The patients' mean age was 46.25 ± 12.56 years. The mean size of the stone was 20.11 ± 4.76 mm. 37 (61.7%) patients had severe hydronephrosis (HDN) and 46 (76.7%) stones were radio-opaque. Almost all of the patients underwent TPLU by a single urologist. The mean operation time was 72.86 ± 6.07 minutes without intraoperative complication (only 3 stones had upward migration to the pyelocaliceal system). The main operative blood loss was 88.86 ml. The average length of stay in the hospital was 45.8 ± 8.11 hours. The stone free rate (SFR) at discharge was 57 (95%). The overall complication rate was 27 (45%). Regarding early complications, fever was found in 8 (13.3%) patients, and 3 patients (5%) had paralytic ileus. The rate of urine leak was 8.3%, and 8 (13.3%) patients required blood transfusions.

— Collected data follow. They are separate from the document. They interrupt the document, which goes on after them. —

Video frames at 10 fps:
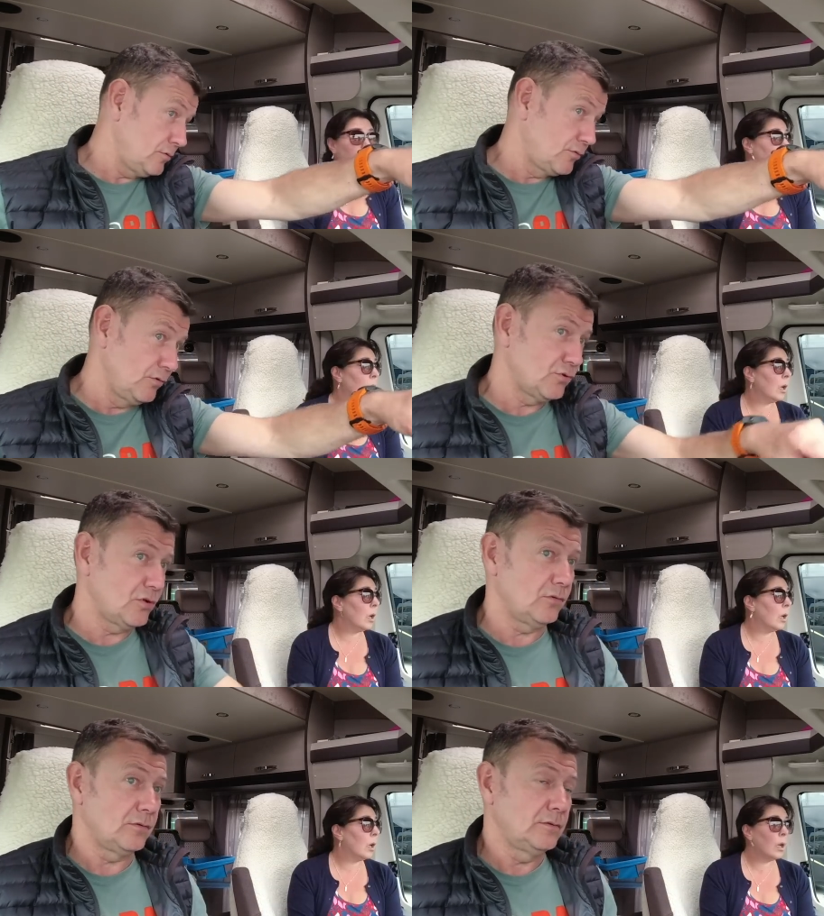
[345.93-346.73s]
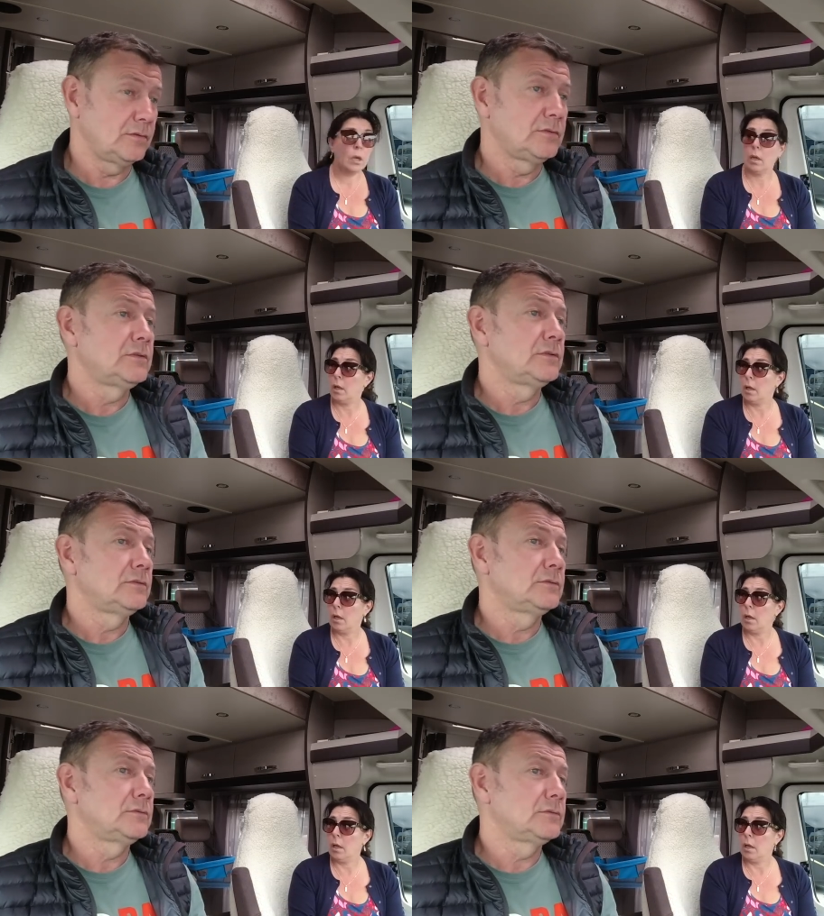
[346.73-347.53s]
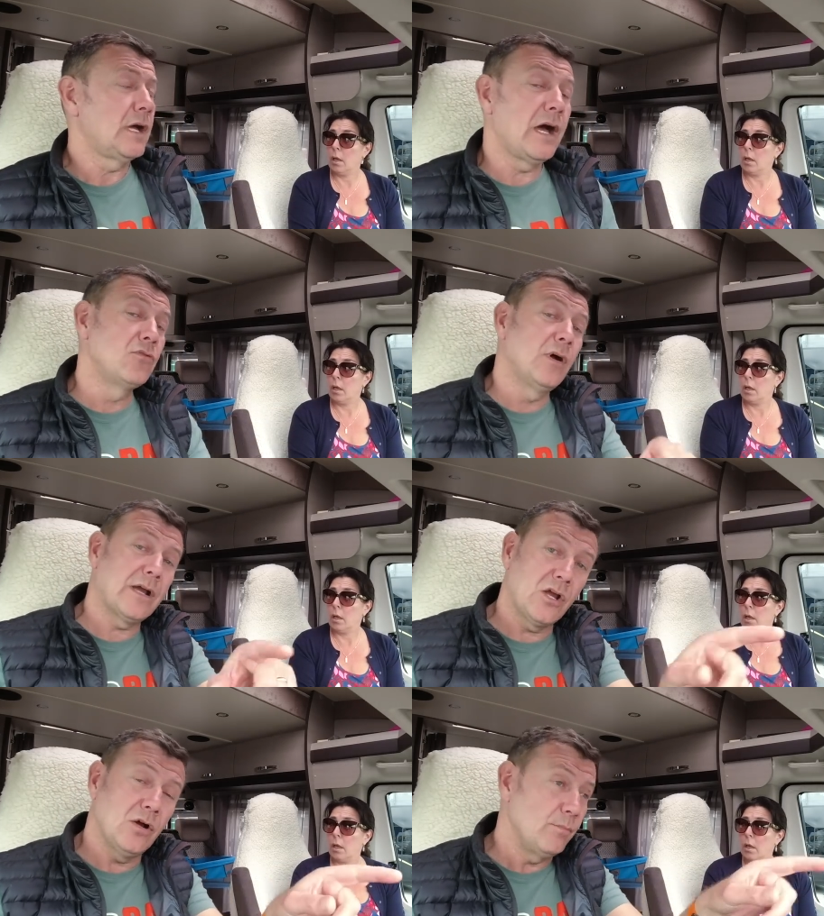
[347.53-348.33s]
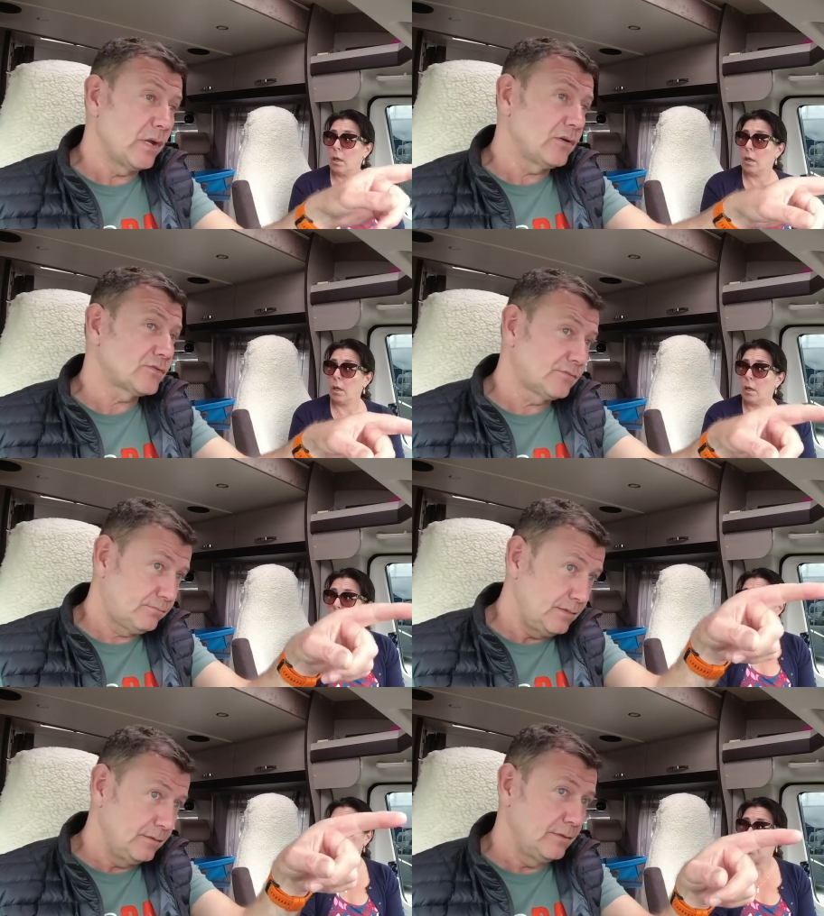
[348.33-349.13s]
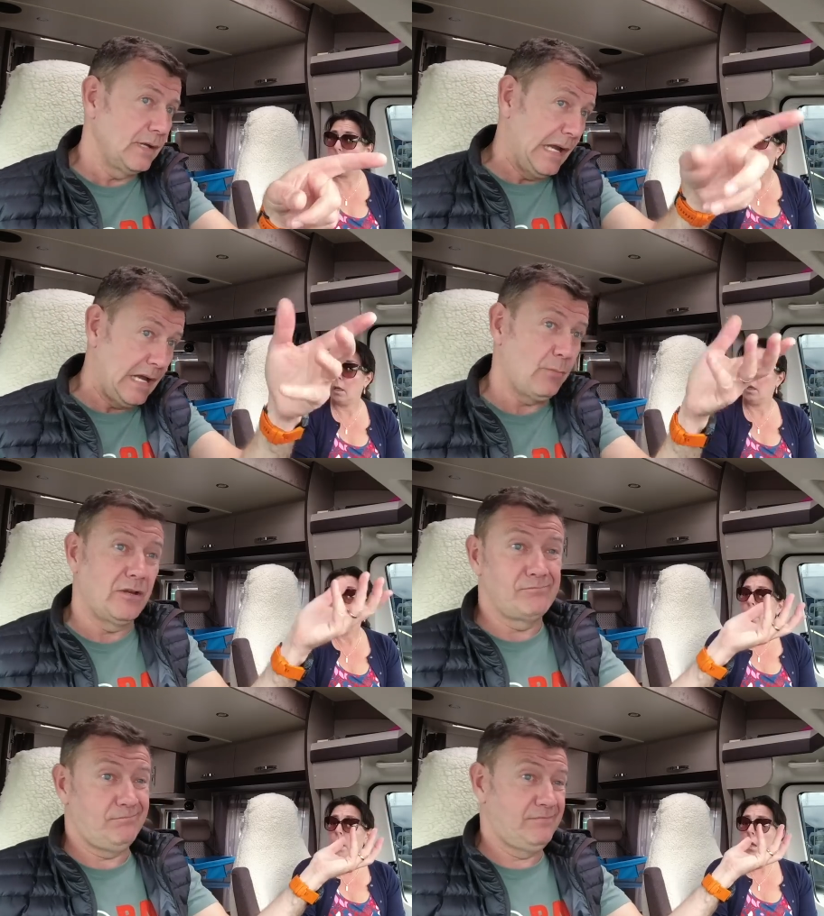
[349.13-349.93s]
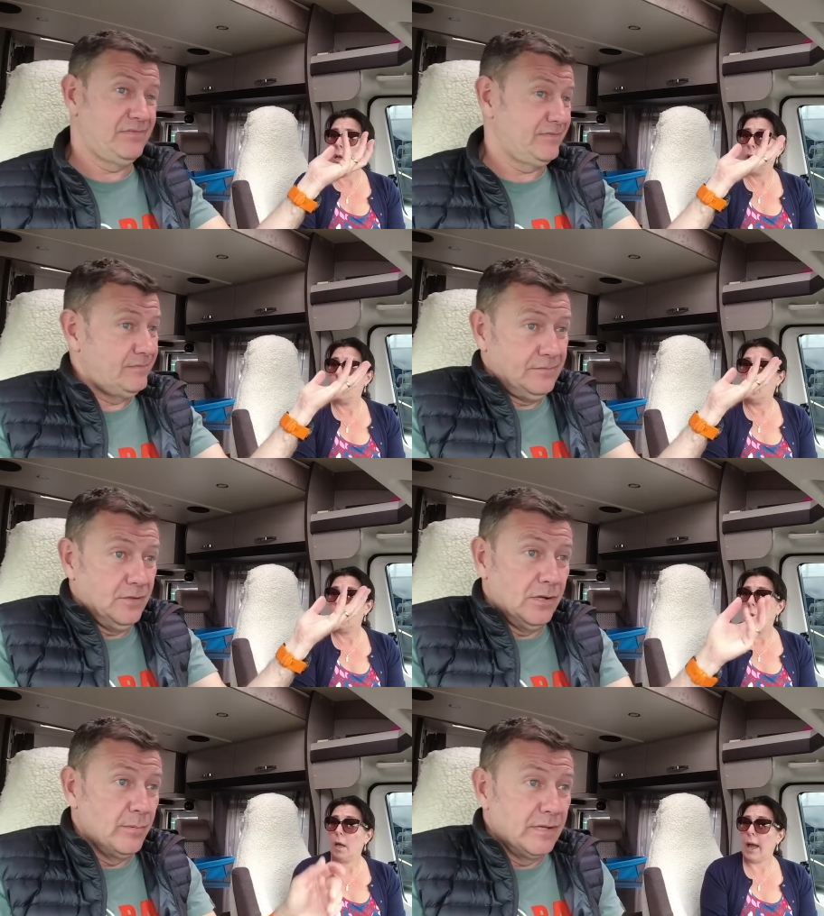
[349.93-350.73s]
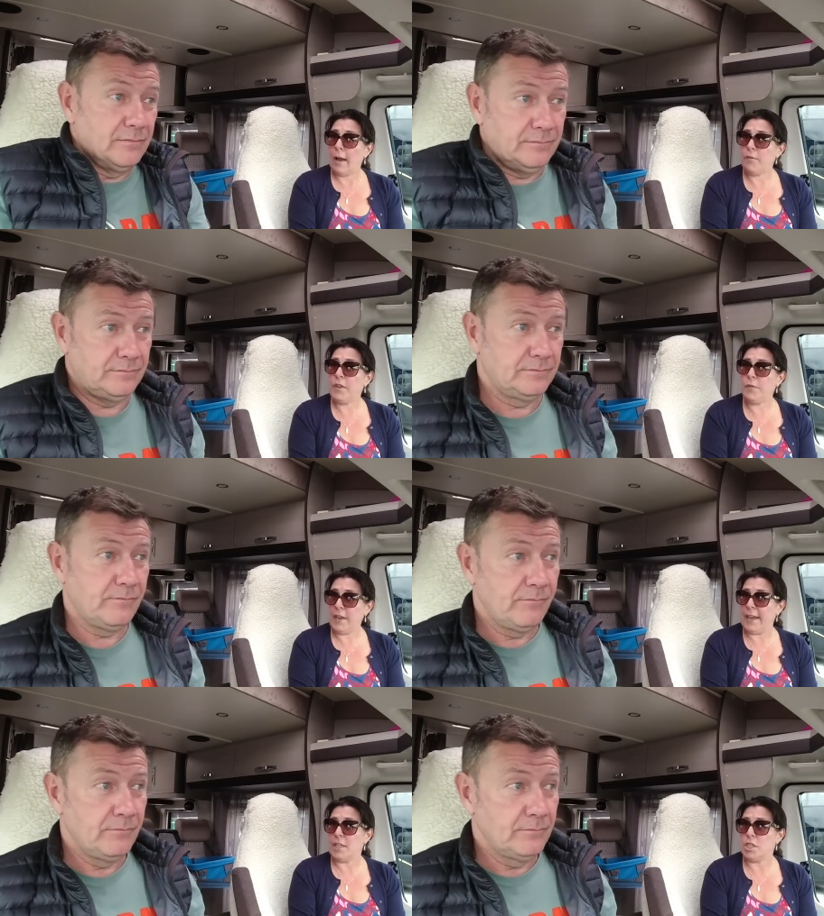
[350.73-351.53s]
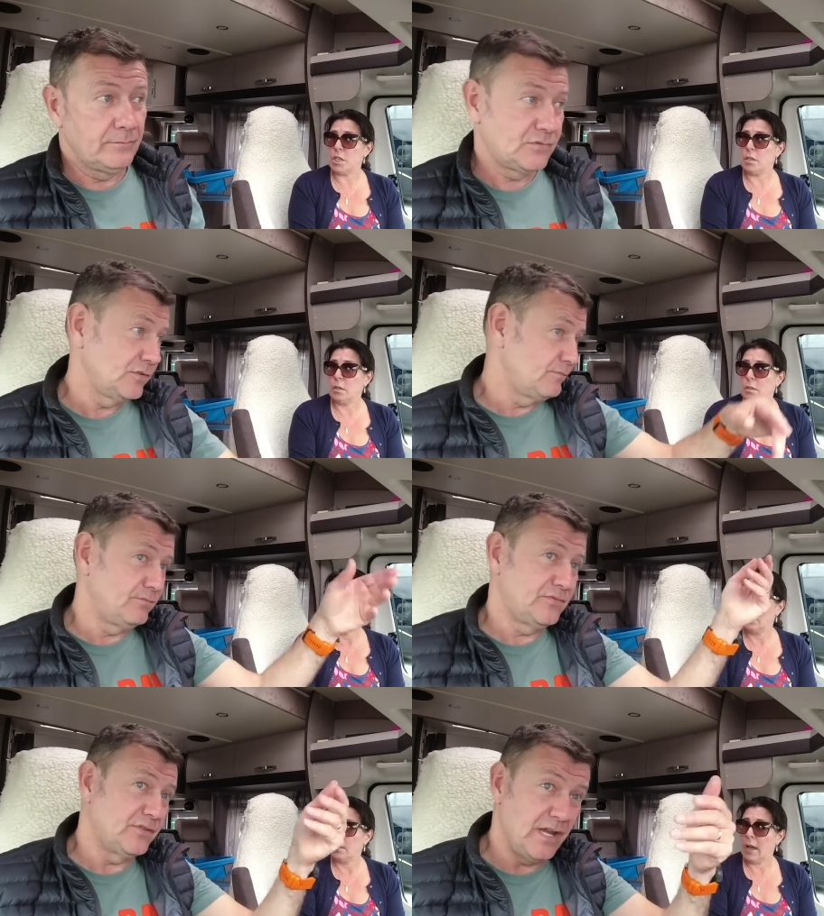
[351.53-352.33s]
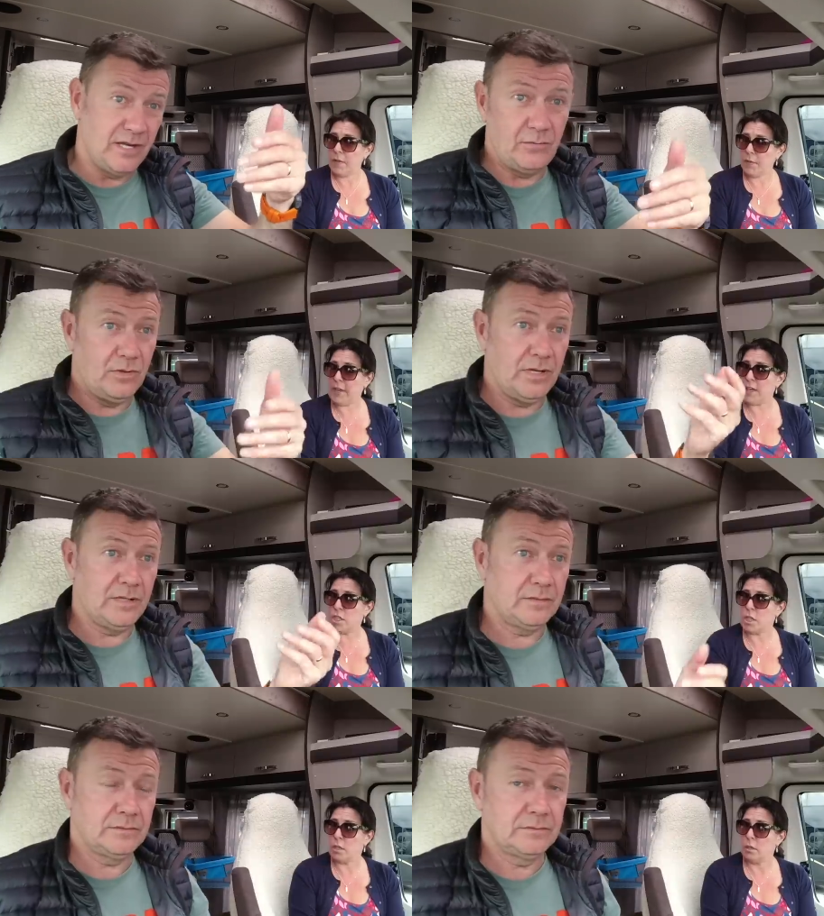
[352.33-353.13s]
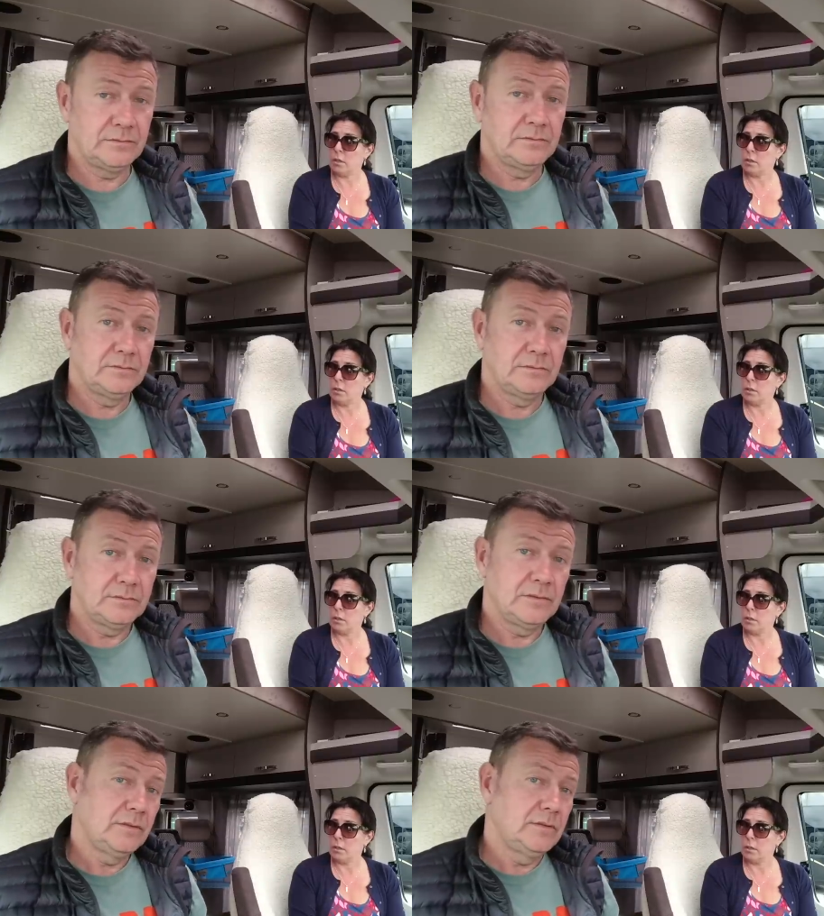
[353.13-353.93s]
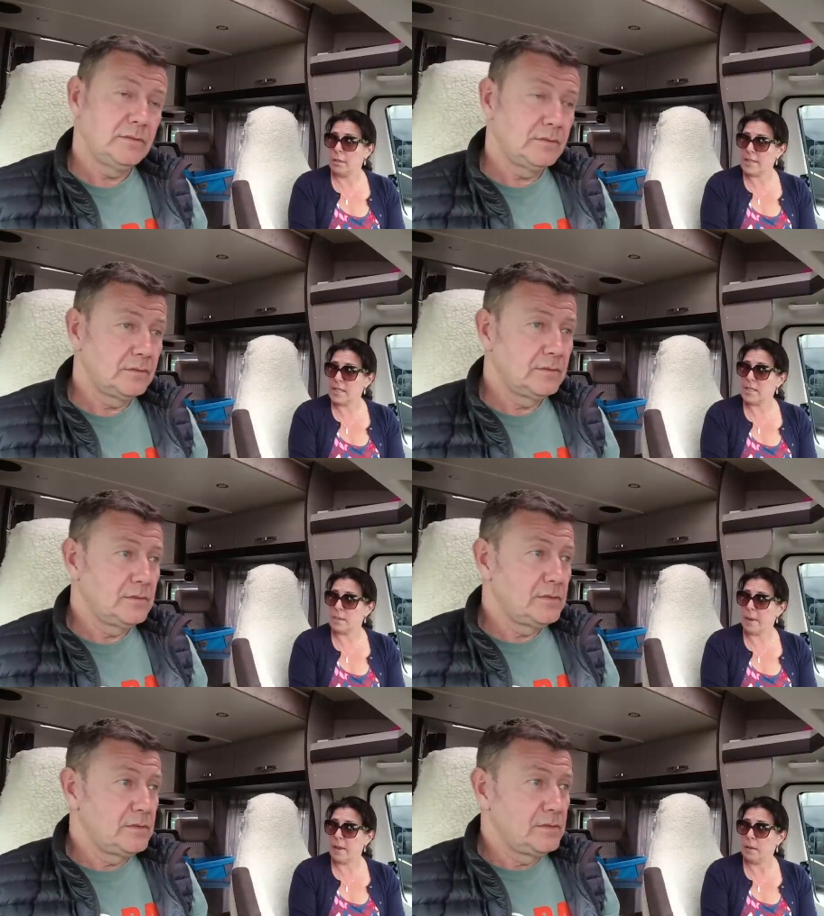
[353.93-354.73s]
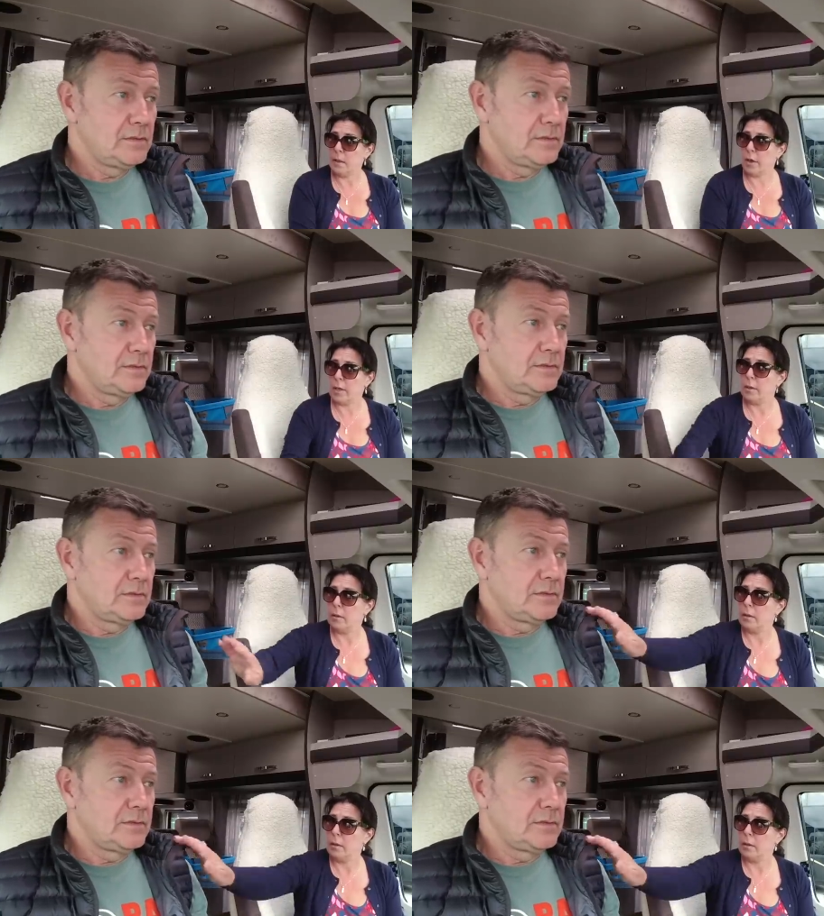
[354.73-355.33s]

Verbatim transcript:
Speaker 1: this row's gone. Our row ain't gone because I went. Don't know, mate. Have
Speaker 2: you finished? Have anywhere. you finished? Listening to me? Oi.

In multivariate analysis, the multiple stones, bigger stone in size, incomplete SFR, longer duration of hospital admission, and severe HDN were associated with a high early complication rate (p = 0.05, 0.04, < 001, 0.03, and 0.01, respectively).

CONCLUSIONS

TPLU is a harmless option for managing proximal ureteric stone as a primary procedure or salvage procedure with good outcomes and acceptable complication rates.

摘要

目的

我们旨在回顾经腹腔腹腔镜输尿管切开取石术(TPLU)治疗大于 15mm 的上段输尿管结石的经验。

患者与方法

2017 年 6 月至 2020 年 12 月,我们对 60 例接受过体外冲击波碎石术(ESWL)不成功和/或腔内输尿管镜取石术失败的大于 15mm 的嵌顿性输尿管结石患者行 TPLU,回顾性收集并分析患者的人口统计学信息和治疗后结果。

结果

患者的平均年龄为 46.25±12.56 岁,结石平均大小为 20.11±4.76mm。37 例(61.7%)患者有严重肾积水(HDN),46 例(76.7%)结石不透射线。几乎所有患者均由同一位泌尿科医生行 TPLU。手术时间平均为 72.86±6.07 分钟,无术中并发症(仅有 3 枚结石向上迁移至肾盂肾盏系统)。主要手术出血量为 88.86ml,平均住院时间为 45.8±8.11 小时。出院时的结石清除率(SFR)为 57 例(95%)。总的并发症发生率为 27 例(45%)。关于早期并发症,有 8 例(13.3%)患者发热,3 例(5%)患者出现麻痹性肠梗阻。尿漏发生率为 8.3%,8 例(13.3%)患者需要输血。多变量分析显示,多发性结石、结石较大、不完全 SFR、住院时间延长和严重 HDN 与较高的早期并发症发生率相关(p=0.05、0.04、<0.01、0.03 和 0.01)。

结论

TPLU 是一种安全的选择,可作为原发性手术或挽救性手术治疗上段输尿管结石,具有良好的效果和可接受的并发症发生率。